Market Appears Costly to Some Foreign Investors and Has Cooled Since a
Record Earlier This Month
The stock market in the
Philippines has shot up nearly 19% this year, making it one of Asia's top
performers for a second year. But some investors are getting nervous about
chasing further gains.
The explosive speed of the rally,
driven largely by foreign funds rushing in for a piece of the fastest economic
growth in Southeast Asia, has caught analysts by surprise and left the market
looking costly.
"Our view is the valuation
is getting stretched and caps the upside from here," said Arthur Kwong,
head of Asia Pacific Equities at BNP Paribas Investment Partners, which manages
€58 billion ($71 billion) of assets in Asia.
The local benchmark index, the
Philippines PSE Composite, is trading at 16 times predicted annual earnings,
making it nearly twice as pricey as South Korea's Kospi Index at 8.3 times
expected earnings and more than twice as dear as Hong Kong's Hang Seng Index.
"There are a lot of things
that we like in the Philippines, except one thing: It is the most expensive
market in the region," said Herald van der Linde, Asia Pacific equity
strategist at HSBC HBC in Hong Kong, which advises investors to hold less
Philippines assets in a fund portfolio than dictated by the major benchmark
indexes.
Cracks already are appearing, as
the Philippines, after outperforming for much of the year, is now slipping
back. The PSE index is down 3.4% from a record reached earlier this month and
on Thursday fell 31.18 points, or 0.6%, to 5189.37.
Its neighbors are catching up,
with Thailand now up 18% and Vietnam climbing 22%, Asia's top-performing index.
On a global ranking, only Venezuela and Egypt have beaten these Southeast Asian
markets that have benefited from accelerating growth, credit-ratings upgrades
and partial insulation from Europe's woes.
The Philippine peso, too, which
had rallied as much as 4.6% this year against the U.S. dollar, making it Asia's
best-performing currency, has also slipped back.
Much of the enthusiasm for the
Philippines stems from President Benigno Aquino III's moves to clean up
corruption, reign in the budget deficit and boost spending on crumbling roads,
train systems and airports by partnering with private companies. With first-quarter
growth at an annualized 6.4% rate, the second-best in Asia after China, some
fund managers are sticking with their investments.
"The underlying fundamentals
of the economy are improving," said Aira Gaspar, chief investment officer
at Manulife Financial MFC in Manila, which has $1 billion of assets under
management locally. "We are still positive on our medium-term view."
The ratings companies have also
rewarded the government's efforts with a string of credit-rating upgrades.

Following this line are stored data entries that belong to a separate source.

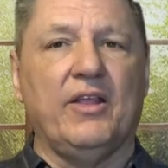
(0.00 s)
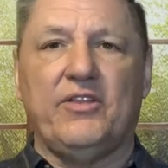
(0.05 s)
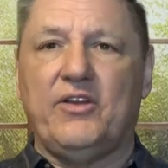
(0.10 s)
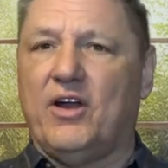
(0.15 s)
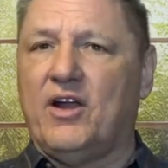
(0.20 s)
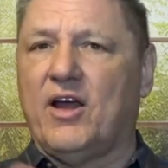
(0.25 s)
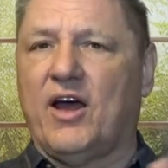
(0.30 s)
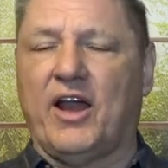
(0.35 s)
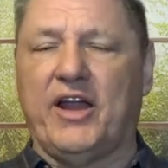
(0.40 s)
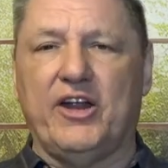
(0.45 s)

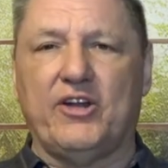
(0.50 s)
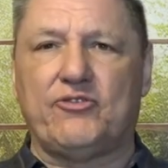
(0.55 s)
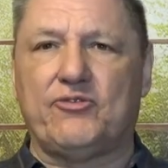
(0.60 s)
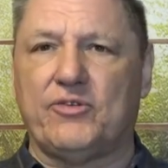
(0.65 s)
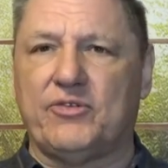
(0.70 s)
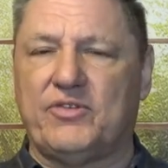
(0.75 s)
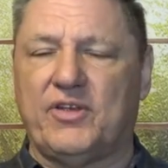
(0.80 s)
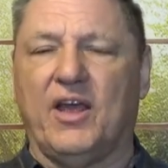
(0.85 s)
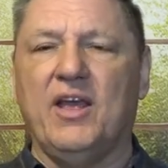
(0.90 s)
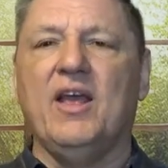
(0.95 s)
They're not
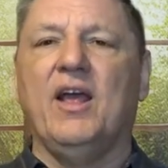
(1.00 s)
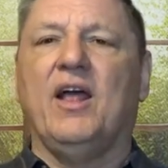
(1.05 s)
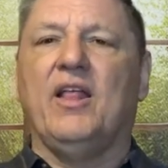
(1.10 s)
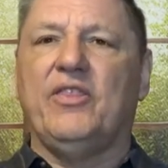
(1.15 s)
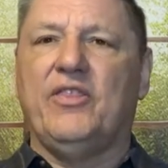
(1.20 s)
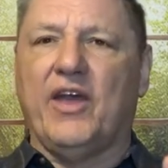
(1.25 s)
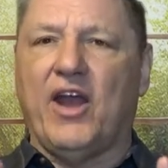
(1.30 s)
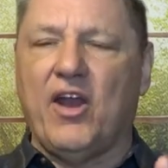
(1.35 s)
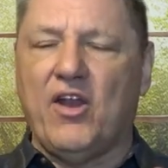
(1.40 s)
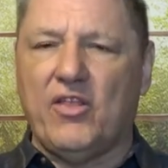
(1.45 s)
interested.
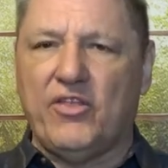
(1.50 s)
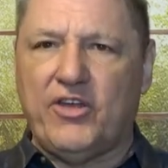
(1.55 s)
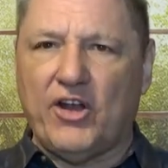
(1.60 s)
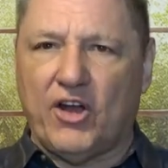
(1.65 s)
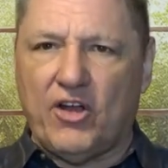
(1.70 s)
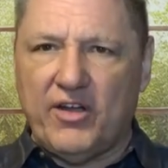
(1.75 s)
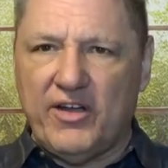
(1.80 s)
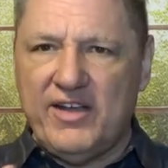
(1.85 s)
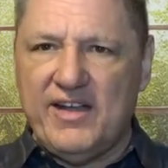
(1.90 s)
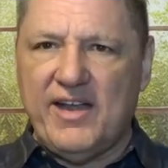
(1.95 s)
They,
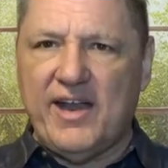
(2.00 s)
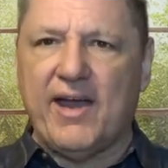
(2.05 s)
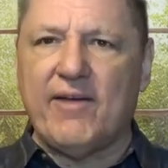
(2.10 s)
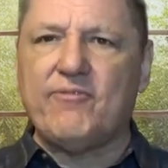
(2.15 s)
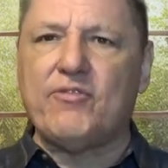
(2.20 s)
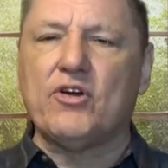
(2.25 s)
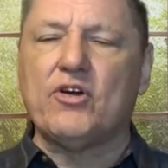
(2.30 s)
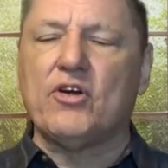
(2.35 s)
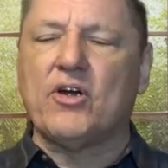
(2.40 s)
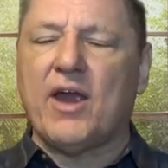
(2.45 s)
they're
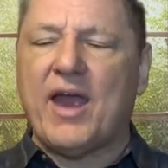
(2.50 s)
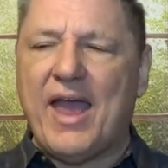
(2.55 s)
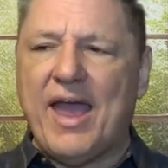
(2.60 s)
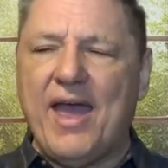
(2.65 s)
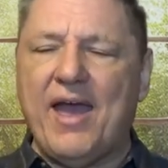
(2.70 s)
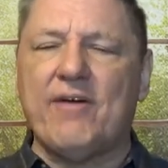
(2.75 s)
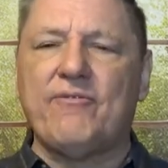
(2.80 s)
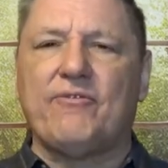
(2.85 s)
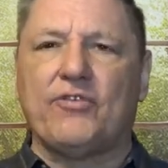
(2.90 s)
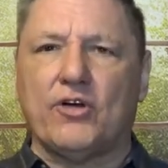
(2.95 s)
never,
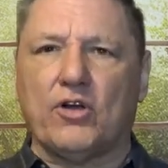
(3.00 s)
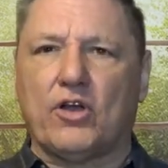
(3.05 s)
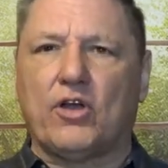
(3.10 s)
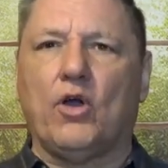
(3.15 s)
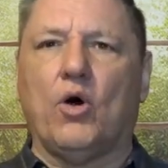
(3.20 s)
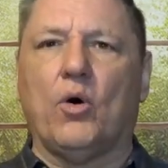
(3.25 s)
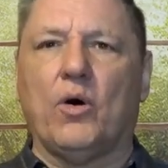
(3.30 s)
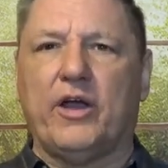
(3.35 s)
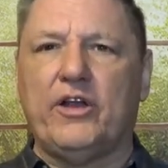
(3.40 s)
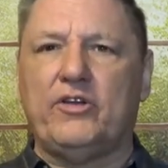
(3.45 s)
ever
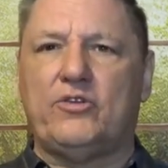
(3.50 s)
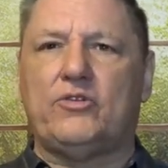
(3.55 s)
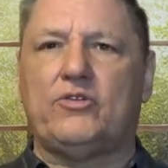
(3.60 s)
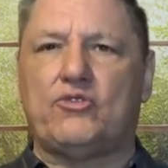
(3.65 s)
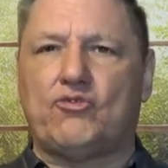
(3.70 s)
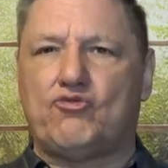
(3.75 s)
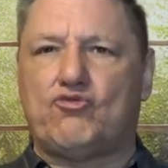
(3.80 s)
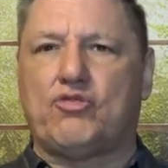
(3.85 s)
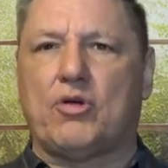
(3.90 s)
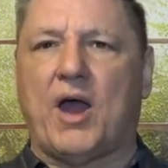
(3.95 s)
going
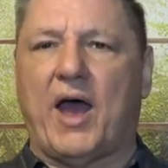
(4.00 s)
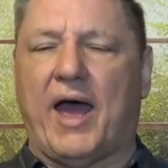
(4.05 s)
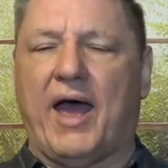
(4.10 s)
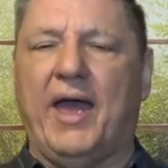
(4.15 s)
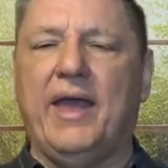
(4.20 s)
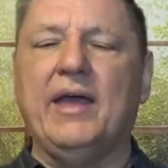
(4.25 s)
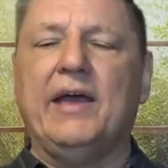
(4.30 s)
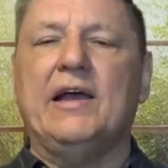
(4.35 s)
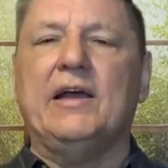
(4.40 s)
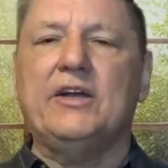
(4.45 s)
to
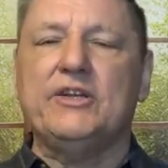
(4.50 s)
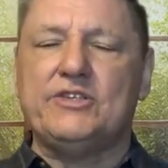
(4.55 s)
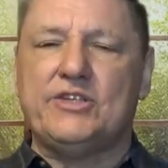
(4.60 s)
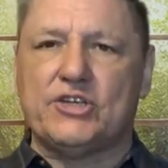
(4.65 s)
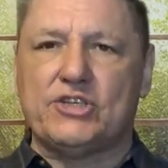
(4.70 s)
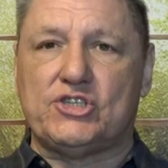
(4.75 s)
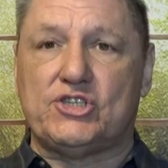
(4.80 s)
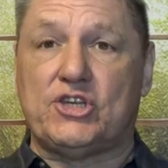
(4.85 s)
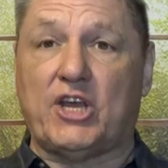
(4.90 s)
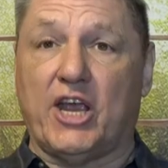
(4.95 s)
try
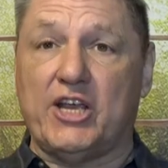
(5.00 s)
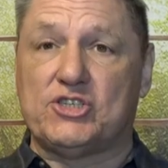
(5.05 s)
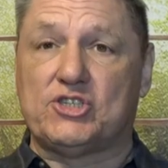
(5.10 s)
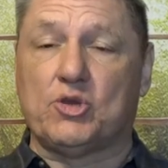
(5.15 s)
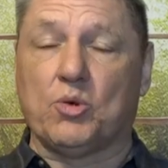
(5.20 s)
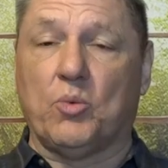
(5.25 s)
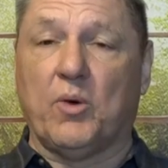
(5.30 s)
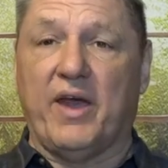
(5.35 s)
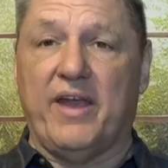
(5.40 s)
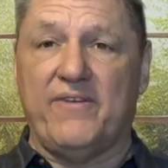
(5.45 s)
to chase
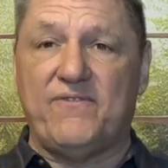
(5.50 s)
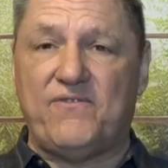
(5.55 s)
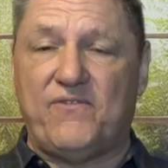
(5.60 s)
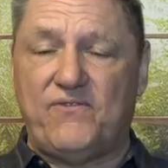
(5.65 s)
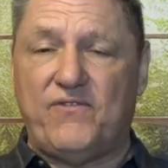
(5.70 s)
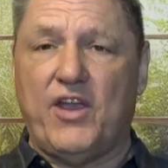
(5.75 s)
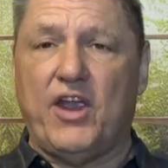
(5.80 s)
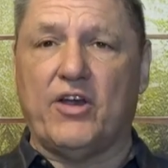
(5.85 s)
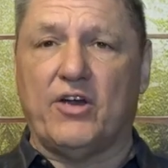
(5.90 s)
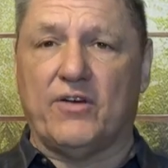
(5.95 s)
away
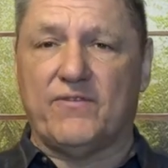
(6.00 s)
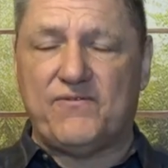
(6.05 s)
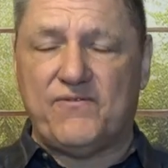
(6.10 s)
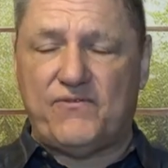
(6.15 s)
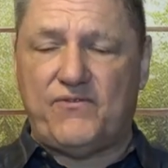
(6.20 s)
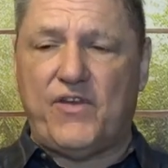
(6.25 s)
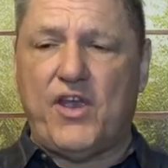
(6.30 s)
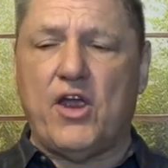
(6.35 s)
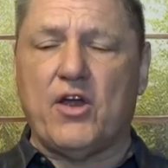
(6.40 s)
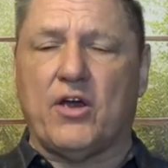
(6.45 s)
fear.
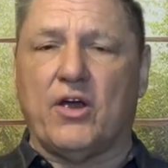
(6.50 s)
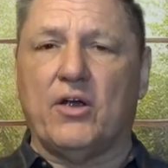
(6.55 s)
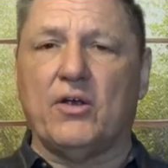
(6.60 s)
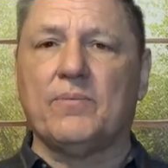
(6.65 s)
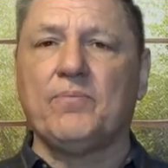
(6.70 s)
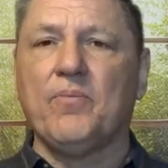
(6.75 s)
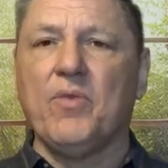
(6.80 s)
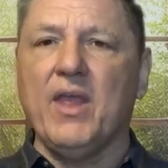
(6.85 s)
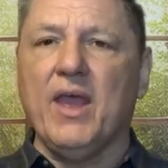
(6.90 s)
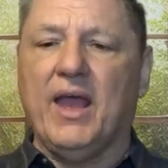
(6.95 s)

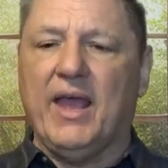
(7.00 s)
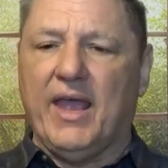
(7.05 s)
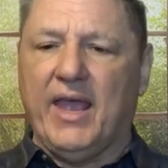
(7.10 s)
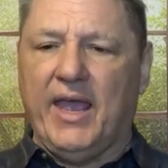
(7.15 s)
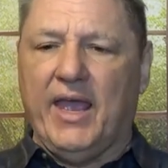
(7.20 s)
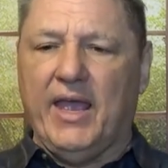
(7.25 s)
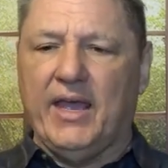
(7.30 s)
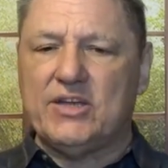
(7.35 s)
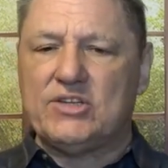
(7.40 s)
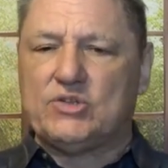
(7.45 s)
Fear
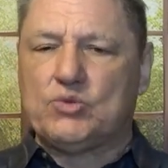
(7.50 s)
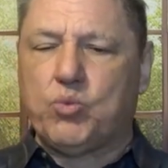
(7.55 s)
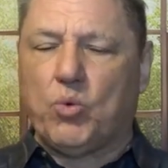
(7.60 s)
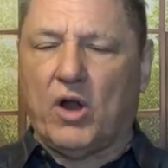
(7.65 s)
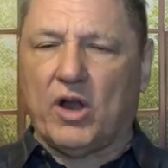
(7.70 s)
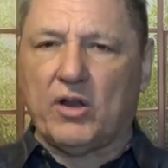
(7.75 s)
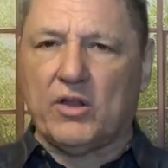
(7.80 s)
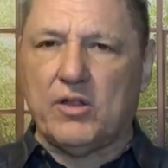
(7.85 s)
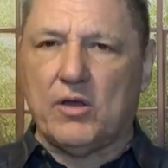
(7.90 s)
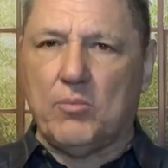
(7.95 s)
is
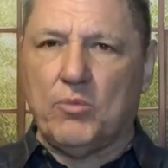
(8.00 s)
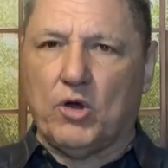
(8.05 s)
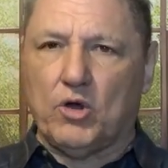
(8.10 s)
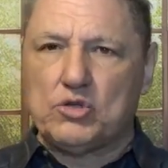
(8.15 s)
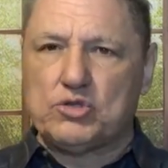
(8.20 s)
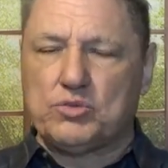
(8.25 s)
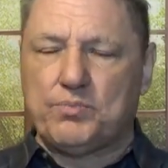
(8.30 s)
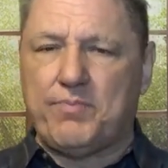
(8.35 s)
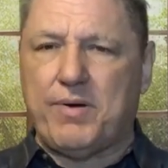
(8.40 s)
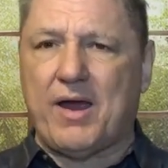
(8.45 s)
one of the
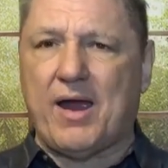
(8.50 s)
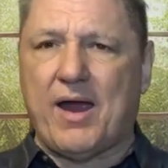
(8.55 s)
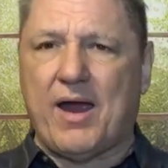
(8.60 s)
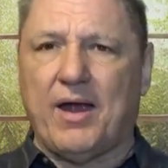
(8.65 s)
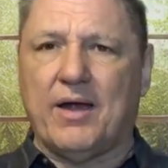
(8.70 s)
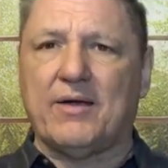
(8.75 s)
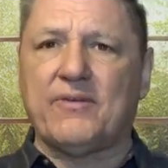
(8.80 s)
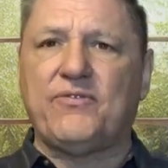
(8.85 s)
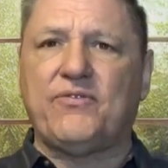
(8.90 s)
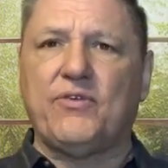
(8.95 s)
most
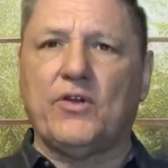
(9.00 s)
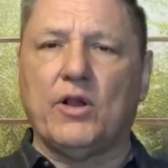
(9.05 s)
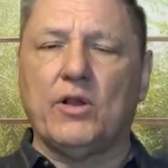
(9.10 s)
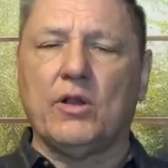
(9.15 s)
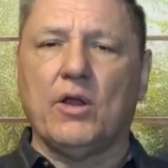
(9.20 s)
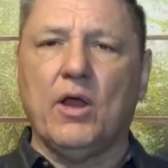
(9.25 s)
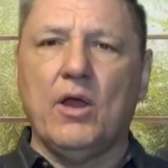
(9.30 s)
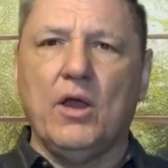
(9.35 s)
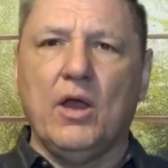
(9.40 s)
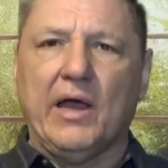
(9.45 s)

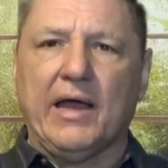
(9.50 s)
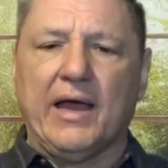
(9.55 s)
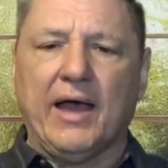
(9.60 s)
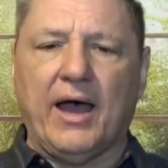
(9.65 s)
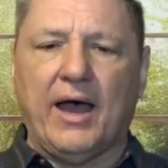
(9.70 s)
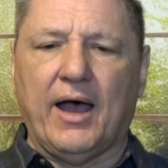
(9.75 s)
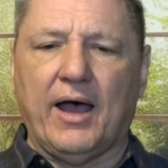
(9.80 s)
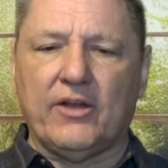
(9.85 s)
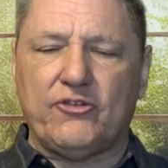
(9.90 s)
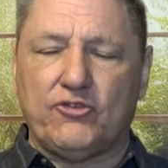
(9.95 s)
powerful
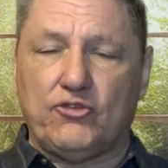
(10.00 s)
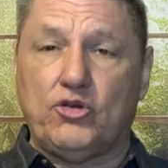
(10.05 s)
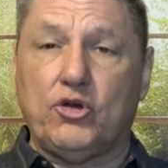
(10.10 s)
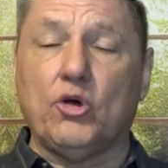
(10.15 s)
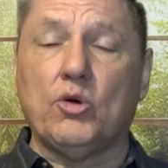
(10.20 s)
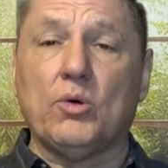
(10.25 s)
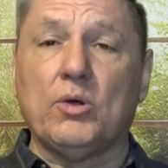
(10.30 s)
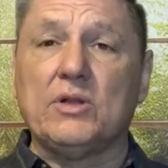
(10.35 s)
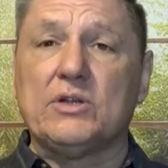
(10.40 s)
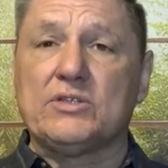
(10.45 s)
Uh,
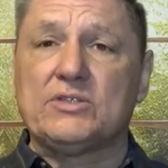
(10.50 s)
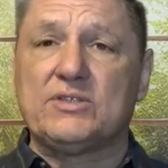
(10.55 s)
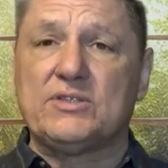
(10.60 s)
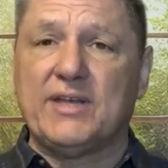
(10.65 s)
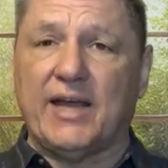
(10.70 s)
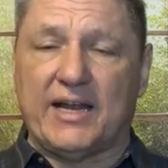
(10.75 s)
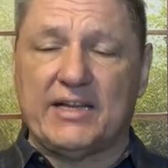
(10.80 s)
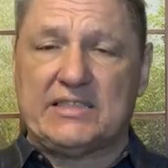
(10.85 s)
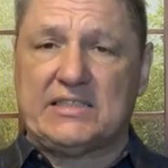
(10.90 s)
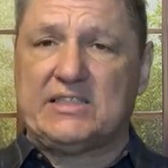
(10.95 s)
tools
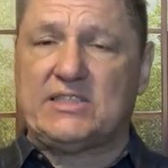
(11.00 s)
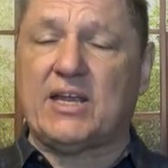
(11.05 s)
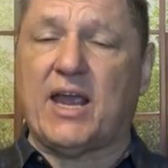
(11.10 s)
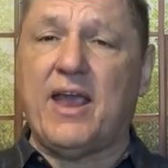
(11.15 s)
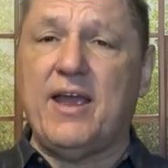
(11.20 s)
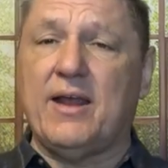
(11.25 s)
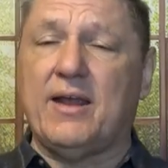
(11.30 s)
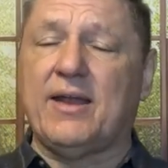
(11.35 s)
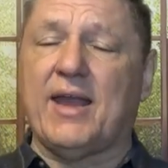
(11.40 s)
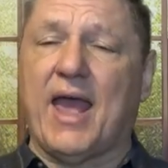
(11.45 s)
that
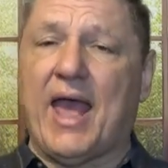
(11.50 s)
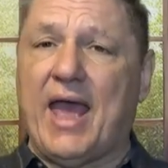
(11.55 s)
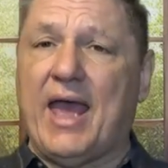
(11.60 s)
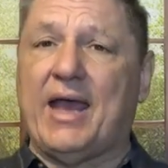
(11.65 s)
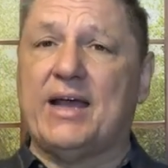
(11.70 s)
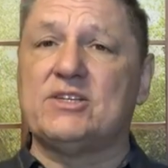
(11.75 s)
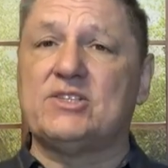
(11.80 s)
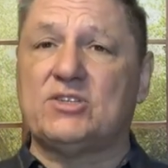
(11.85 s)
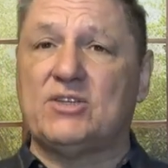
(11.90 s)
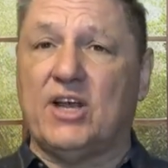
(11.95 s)
Satan
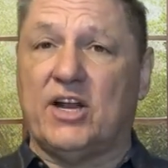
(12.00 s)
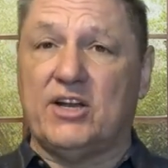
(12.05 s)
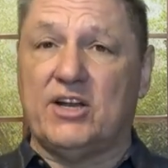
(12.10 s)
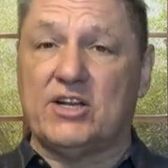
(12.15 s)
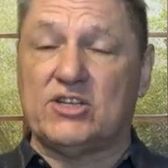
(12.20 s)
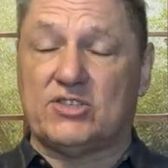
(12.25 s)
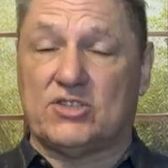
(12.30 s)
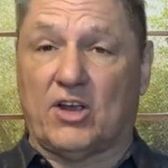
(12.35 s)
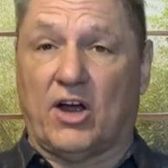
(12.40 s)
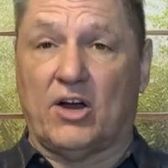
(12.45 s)
has in
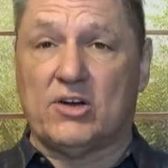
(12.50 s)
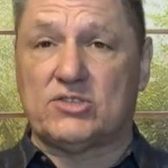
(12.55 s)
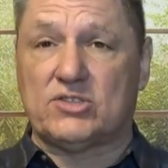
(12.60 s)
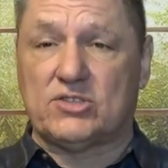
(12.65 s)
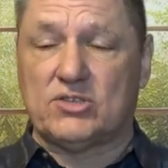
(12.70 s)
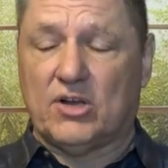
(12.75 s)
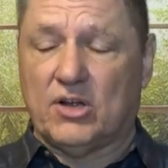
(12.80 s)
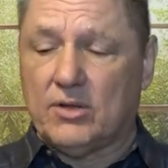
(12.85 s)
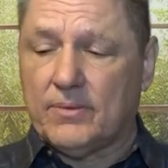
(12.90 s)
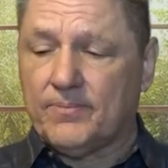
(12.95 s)
his
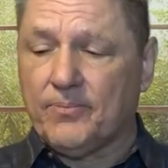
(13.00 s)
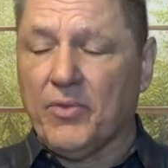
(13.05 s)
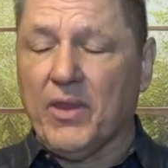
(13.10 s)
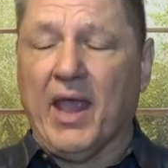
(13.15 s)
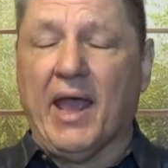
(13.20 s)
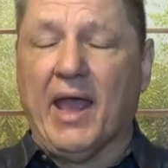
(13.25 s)
arsenal.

Standard & Poor's this month raised its long-term rating to BB+ from BB,
still in the "junk" category but just one notch below investment
grade, which allows global pension funds and other large investors to buy the
country's debt. The central bank on July 7 said it deserves a higher rating.
"The next step would be to
give a clear sign that we are heading toward a balanced budget," said Jose
Vistan, associate vice president for research at AB Capital Securities in
Manila. "That would be a significant step that could cause an
upgrade."
But even the prospects for an
upgrade aren't enough to keep international funds from retrenching from a
market that many investors believe has topped out. Southeast Asia's checkered
history of political instability is also a concern, some say. Global funds
tracked by EPFR pulled money out of the Philippines' stock market in May for
the first time in 2012, as the euro zone's debt crisis worsened. Outflows were
also recorded in June, although at a much slower pace.
One warning sign that investors
in the Philippines are heeding is the change in sentiment over Indonesia. Last
year, Indonesia garnered huge enthusiasm as investors poured money in to
capture its consumer- and commodity-led boom. This year, the interest has
ebbed. Foreigners have pulled out $2 billion from Indonesia's government bond
market, pushing down the rupiah and sapping strength from the country's
stock-market rally.
"Philippines has been the
darling of many emerging-market fund managers this year...as it was one of the
rare positive stories out there," Adrian Zuercher, senior investment
strategist at Credit Suisse Asset Management, which managed 403.4 billion Swiss
francs ($413 billion) globally as of the first quarter of 2012. "We are
now at a point where, to attract new money, it will be hard" because the
market went up too much and too quickly, added Mr. Zuercher.